- Directed by: Sam Collins Jarrod Kimber Johnny Blank
- Written by: Sam Collins Jon Hotten Jarrod Kimber
- Starring: Giles Clarke N Srinivasan Ed Cowan Tony Greig Gideon Haigh
- Music by: Chris Roe, Rob Lord
- Production companies: Dartmouth Films Two Chucks Wellington Films (in association with)
- Release date: 8 June 2015 (Sheffield Doc/Fest);
- Running time: 99 minutes
- Country: United Kingdom
- Language: English

= Death of a Gentleman =

2015 film by Sampson Collins

Death of a Gentleman is a 2015 documentary film about the takeover of the governance of cricket by ICC's 'Big Three'. It was directed by Sam Collins, Jarrod Kimber and Johnny Blank, and features interviews with takeover architects Giles Clarke and N Srinivasan (the other was Wally Edwards), alongside Ed Cowan, Tony Greig, Gideon Haigh, Michael Holding, Jonathan Agnew, Chris Gayle, Rev.

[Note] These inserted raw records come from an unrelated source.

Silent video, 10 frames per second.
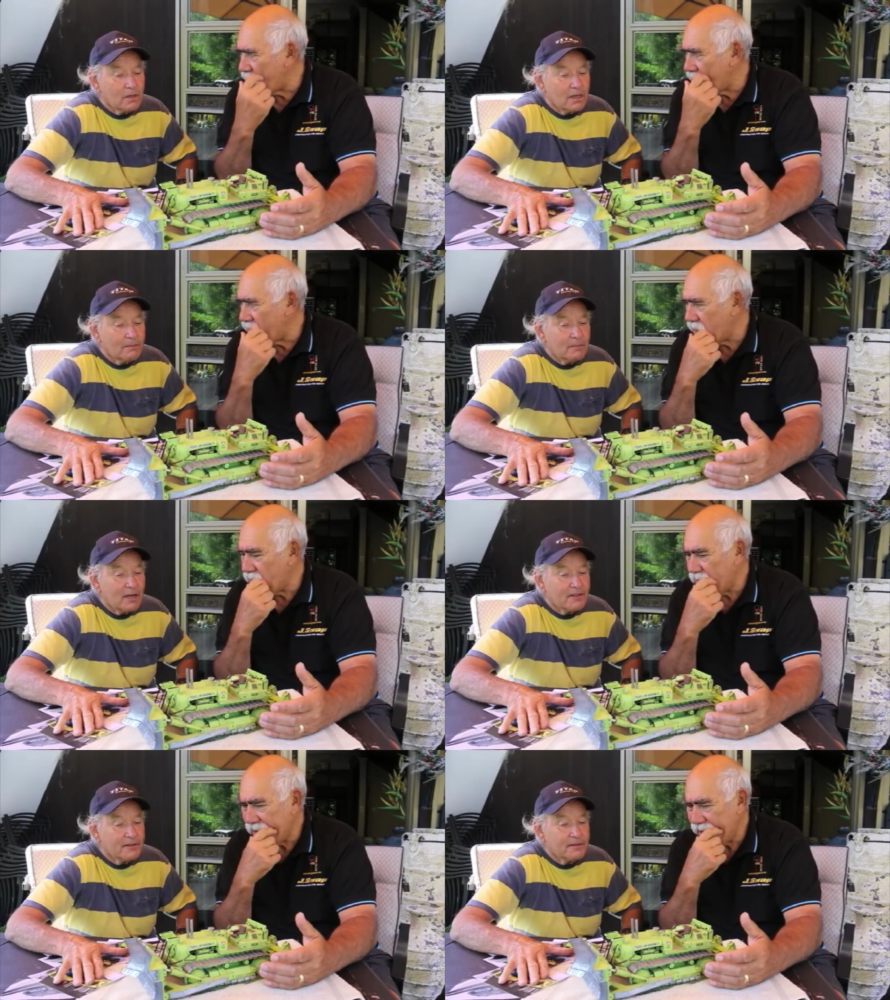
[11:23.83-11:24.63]
Speaker 1: Um,
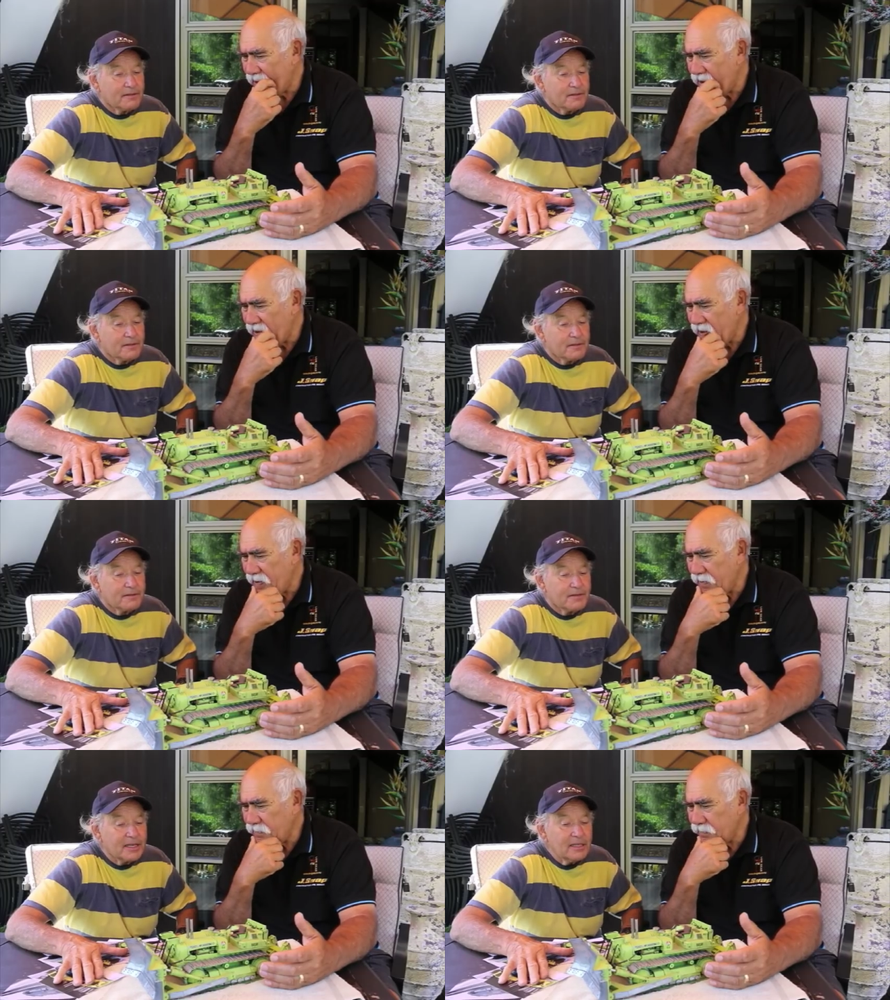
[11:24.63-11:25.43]
I th
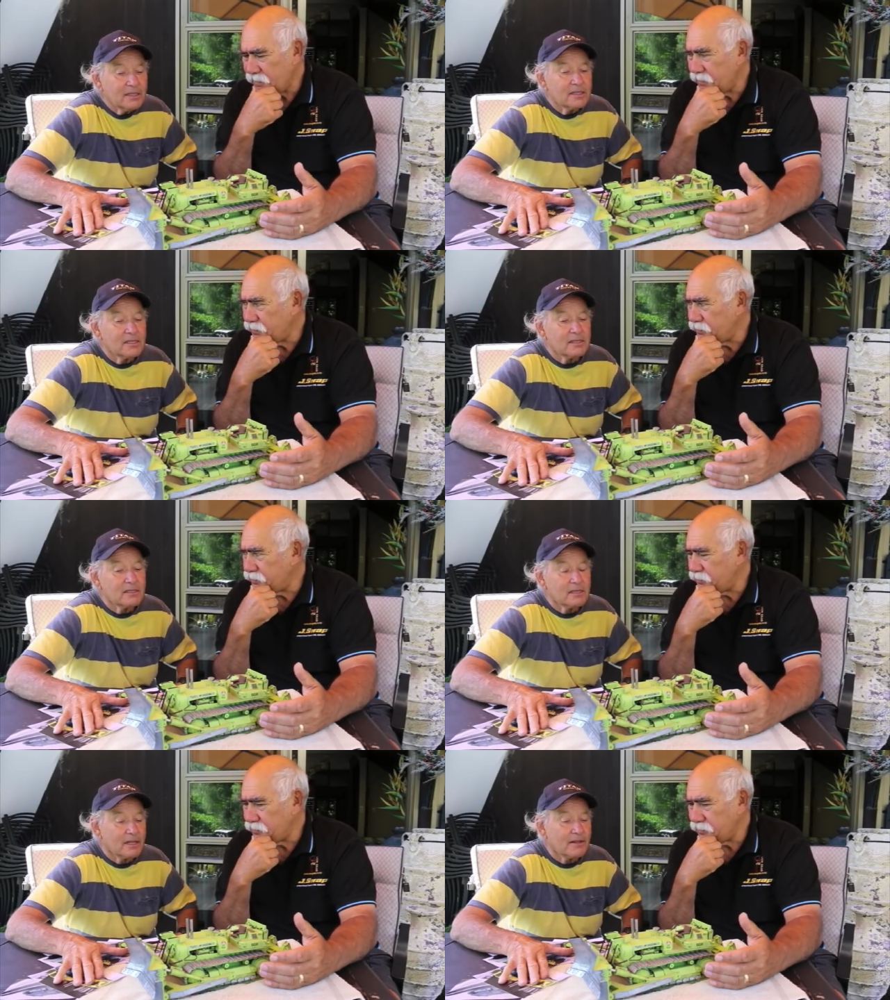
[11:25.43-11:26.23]
think
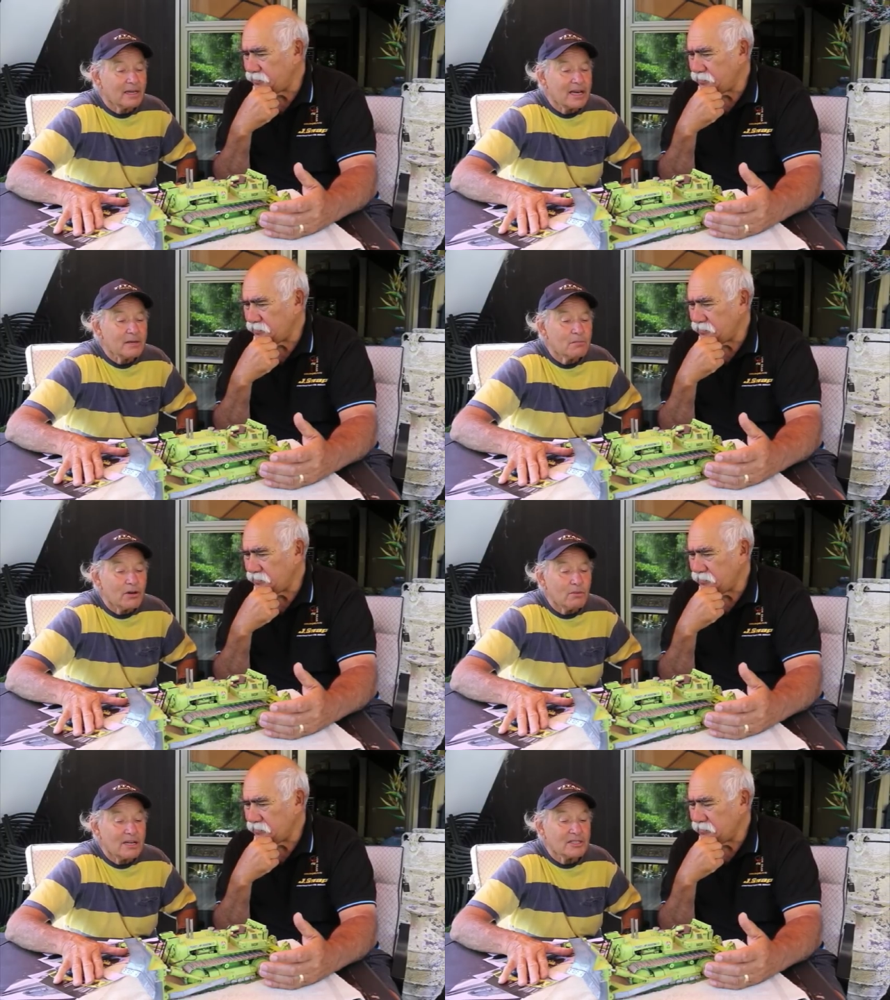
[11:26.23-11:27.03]
in, in the later
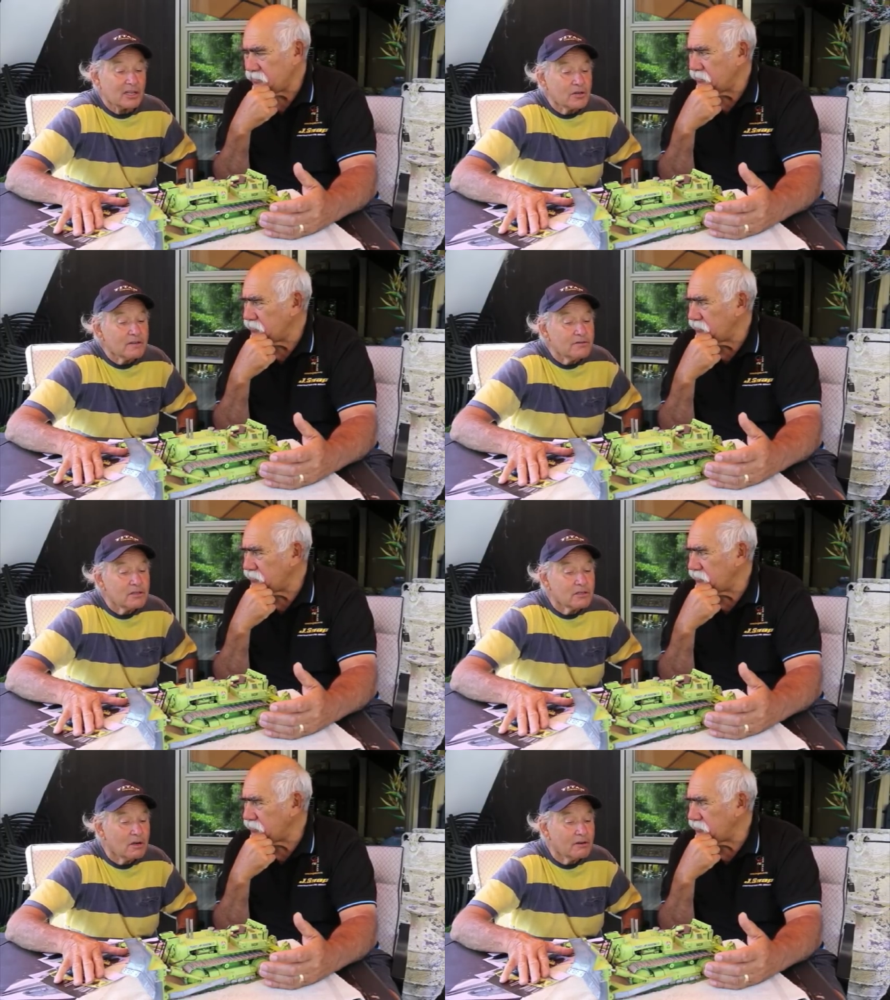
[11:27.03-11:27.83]
model ones they could have
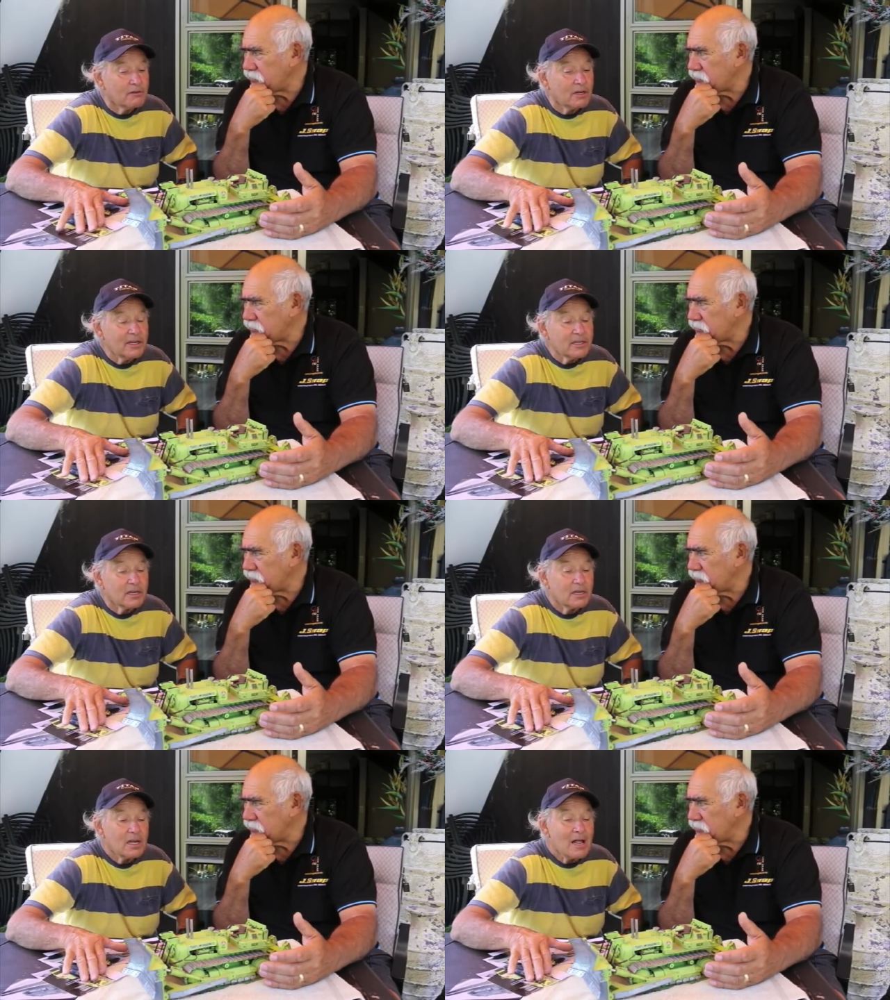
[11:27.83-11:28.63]
used hydraulics,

Andrew Wingfield Digby, Haroon Lorgat, Lalit Modi, and Kevin Pietersen.

==Plot==
The film details the allegation that the Cricket Australia (CA), England and Wales Cricket Board (ECB), and Board of Control for Cricket in India (BCCI) have taken over running of cricket for their own financial gain, at the expense of other Test member countries and especially the associate countries seeking Test status.

==Release==
Death of a Gentleman premiered at the Sheffield Doc/Fest in June 2015.

=== Awards ===
The film was recognised as the Television Sports Documentary of the Year at the Sports Journalists' Awards in London in 2016. It beat films including the highly commended Catch Me If You Can (a BBC Panorama investigation into allegations of doping in athletics), and One Day in May (BT Sport's story of the Bradford City fire).